New Hampshire’s hospitals provide lifesaving care to hundreds of your neighbors a day, including by functioning as New Hampshire’s new “hubs” for substance misuse treatment. Community health centers give our most vulnerable residents, including young children, access to critical medical care. Community mental health centers see thousands of patients every year, and are particularly necessary during our state’s mental health crisis. With our aging population, nursing homes are accepting the responsibility of caring for thousands of older adults.

None of these organizations can function effectively without qualified medical professionals to staff them.

There are currently hundreds of vacant clinical positions in medical centers across our state. Nursing homes are closing needed beds because of lack of staff. It is not hard to envision a community without access to these medical facilities if we do not find ways to grow the health-care workforce.

How can we keep our communities healthy without health-care workers?

The good news is that, as we move forward, there are opportunities to support and grow our health-care workforce.

Increasing the rates for Medicaid providers and decreasing administrative costs will also play a part in uplifting providers in their quest for talent. Both low Medicaid reimbursement rates and high administrative costs pose threats to health-care providers in their attempts to provide preventative and lifesaving health services.

Investing in the State Loan Repayment program, an existing program that offers student loan repayment for workers who agree to work in under-served areas for a certain time, can seriously benefit health-care providers in recruiting and retaining qualified staff. The program is successful, but extremely limited in size and in the areas of the state where it is available.

Recruiting new talent is an obvious way to fill the hundreds of vacant positions that are preventing Granite Staters from getting appropriate health care. We need to create strong residency programs and a pipeline for new professionals to meet the increasing demands of the workforce. Young people entering the workforce today are doing so in a drastically different working world than in the past. Employers need support in attracting these young people to health-care jobs and training them to work in this fast-paced industry effectively.

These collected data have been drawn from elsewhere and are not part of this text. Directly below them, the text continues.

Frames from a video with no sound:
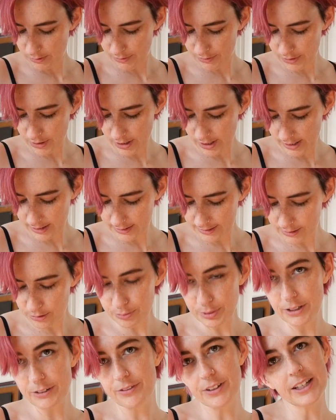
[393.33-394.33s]
We've got a little
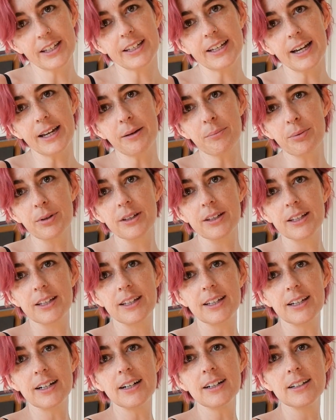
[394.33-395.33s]
bit of a gape
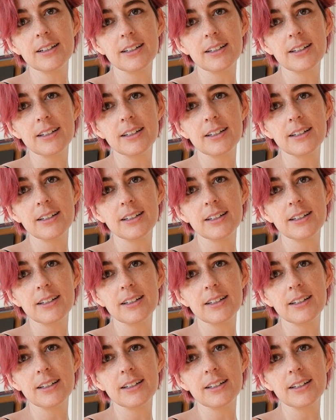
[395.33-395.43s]
here.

There is even more that we can do, like expanding options for tele-medicine opportunities, simplifying the overly-exhaustive background-check process for new employees, and reducing the number of Medicaid beneficiaries on which providers need to “spend down.”

As a package, these solutions will drastically improve the ability of health-care providers to recruit and retain workers, in turn keeping our children, friends, neighbors, and community members healthy.

Our state lawmakers have a responsibility to support policy that will promote the health of New Hampshire residents and help our state thrive economically. Health-care workforce development is one crucial way to do just that.

Jake Berry is vice president of policy at New Futures. New Futures is a nonpartisan, nonprofit health policy and advocacy organization, funded by foundations, including the N.H. Charitable Foundation, the Endowment for Health, the N.H. Children’s Health Foundation and the Annie E. Casey Foundation.